Enshittification: How Every App You Love Is Designed to Betray You
- Mar 7
- 4 min read
Updated: Mar 18

There's a word for it: Enshittification. The process by which a platform, service, or product that was genuinely good slowly, deliberately becomes worse. Extracting more value from users while delivering less of it until the product is a hollow, expensive, frustrating ghost of what it once was.
You see it everywhere. It's not an accident. It's the business model.
The Three-Stage Playbook
E.L Doctorow has a formulation that describes a consistent three-act structure. First, the platform is
good to users, subsidizes them, gives them genuine value, and wins their loyalty and habits.
Once users are locked in, the platform turns on them and starts extracting value: worse terms, higher prices, algorithmic friction, degraded service. The platform turns on the businesses that depend on it, squeezing suppliers, sellers, and workers for whatever margin is left. Then it collapses or pivots, leaving everyone worse off except the investors who cashed out at the top.
The fuel for stage one is almost always the same: venture capital or private equity money that lets the company operate at a loss to acquire users, buy market dominance, and destroy competitors. The company isn't profitable. It's buying your loyalty with investors' money. Once the competition is gone and you're dependent on the platform, the losses have to stop and you're the one who makes up the difference.
Uber: The Purest Example
Remember when Uber was genuinely cheaper than a taxi? That wasn't a business model. That was subsidized destruction. Uber lost billions of dollars annually for years, money funded by SoftBank and other investors to price taxis out of existence, make drivers dependent on the platform, and make riders habituated to app-based transport.
Once Uber had achieved dominance and competitors were dead or diminished, prices went up. Surge pricing became normalized. Driver pay got squeezed algorithmically. The service got worse. The app got more cluttered. Cancellation fees appeared.
Uber has still never consistently turned a profit on its core ride-hailing business. What it has done is capture a market and shift the cost of its original subsidies onto drivers and riders. The users got the product they were trained to expect. The investors got the exit.
The original gig economy pitch was freedom. And in the early days, it was partially true. Uber's founding drivers made good money because Uber was subsidizing the product to grow. DoorDash offered real earning opportunities when it was buying market share from restaurant delivery incumbents. TaskRabbit was a genuinely useful marketplace where skilled workers could find work on their terms.
But then, Enshittification of the workforce is what every gig platform looks like now. And Gig Economy 2.0, the new wave of AI-native platforms, has built stage two in from the beginning.
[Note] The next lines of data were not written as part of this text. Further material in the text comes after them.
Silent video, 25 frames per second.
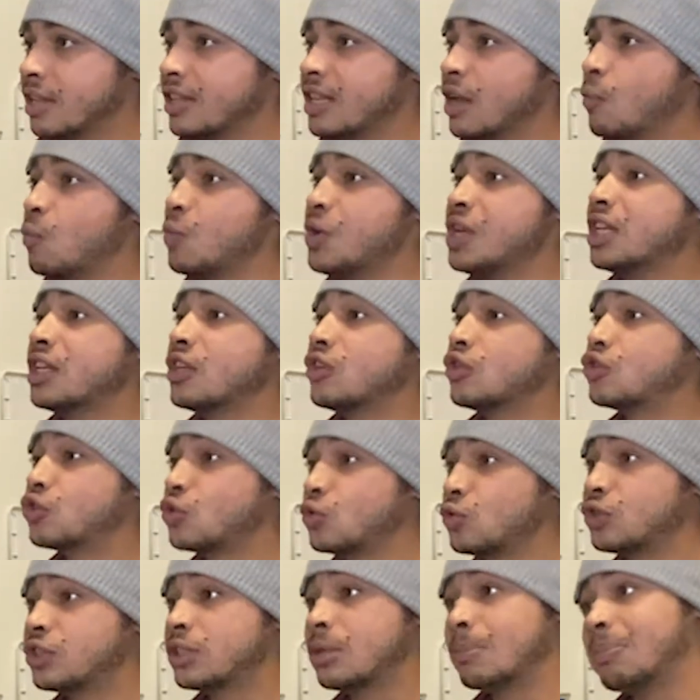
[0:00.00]
then we can
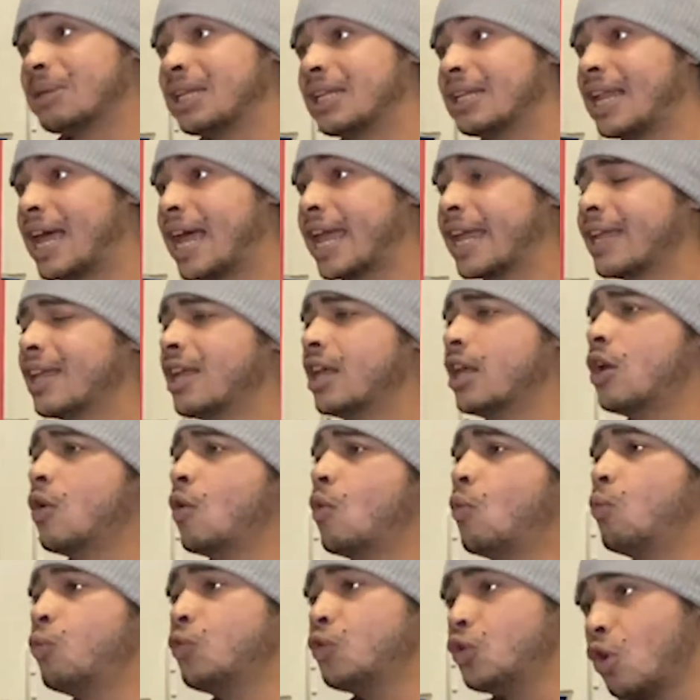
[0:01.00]
choose to be like,
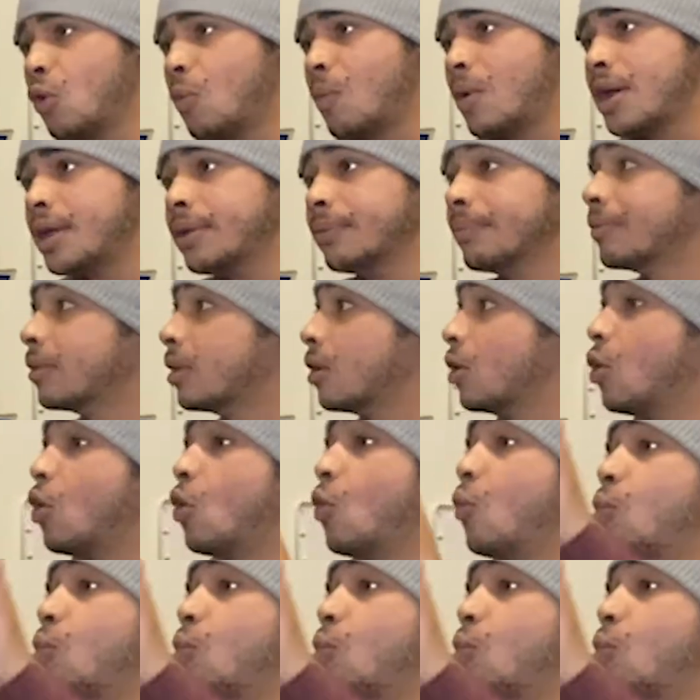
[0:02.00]
you know what?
The Algorithmic Boss Has No Conscience
Across a growing number of platforms, human managers have been replaced entirely by automated systems. Your work is assigned by an algorithm. Your performance is rated by an algorithm. Your pay rate is set by an algorithm that adjusts in real time based on labor supply, your metrics, and variables you'll never be told about.
When you're deactivated the decision was made by an algorithm. The appeal process, if one exists, routes to a support queue staffed by underpaid contractors who cannot override system decisions.
Uber drivers report accounts being deactivated after a spike in low ratings, with no ability to contest individual ratings, no knowledge of which interactions triggered the threshold, and no recourse beyond a form email. Amazon Flex workers describe an identical experience. The algorithm decides. There is no human to argue with. This is enshittification with the friction of human management removed.
In AI-managed platforms dynamic pricing works against workers by design. The algorithm sets rates based on available labor supply. As traditional employment contracts and more people turn to gig work, labor supply grows and algorithmic rates fall. More workers competing means lower rates for all of them.
The platform extracts the difference. This is the Enshittification of the labor market itself. Workers were attracted by good rates in stage one, became dependent on the income in stage two, and are now trapped in stage three competing against each other for a shrinking pool of algorithmic compensation.
Why It Keeps Working on Us
The most effective feature of Enshittification is how gradual it is. No single change is bad enough to make you leave. The price goes up $2. The interface gets one more ad. The algorithm surfaces slightly worse results. The delivery window expands by 30 minutes. None of these individually cross the threshold that makes you cancel. But collectively, over years, the product you're paying more for has become genuinely worse than the product you originally signed up for. You stayed because of switching costs, habit, network effects, and the knowledge that the alternative is probably going through the same process.
The generation that grew up with these platforms is also the generation that watched every institution it trusted degrade in similar fashion. The cable company that was the only option. The university that kept raising tuition. The healthcare system that kept raising premiums. Enshittification isn't a tech sector problem.
It's what happens when monopoly or near-monopoly power meets a business model that prioritizes extraction over value creation. We just finally have a word for it.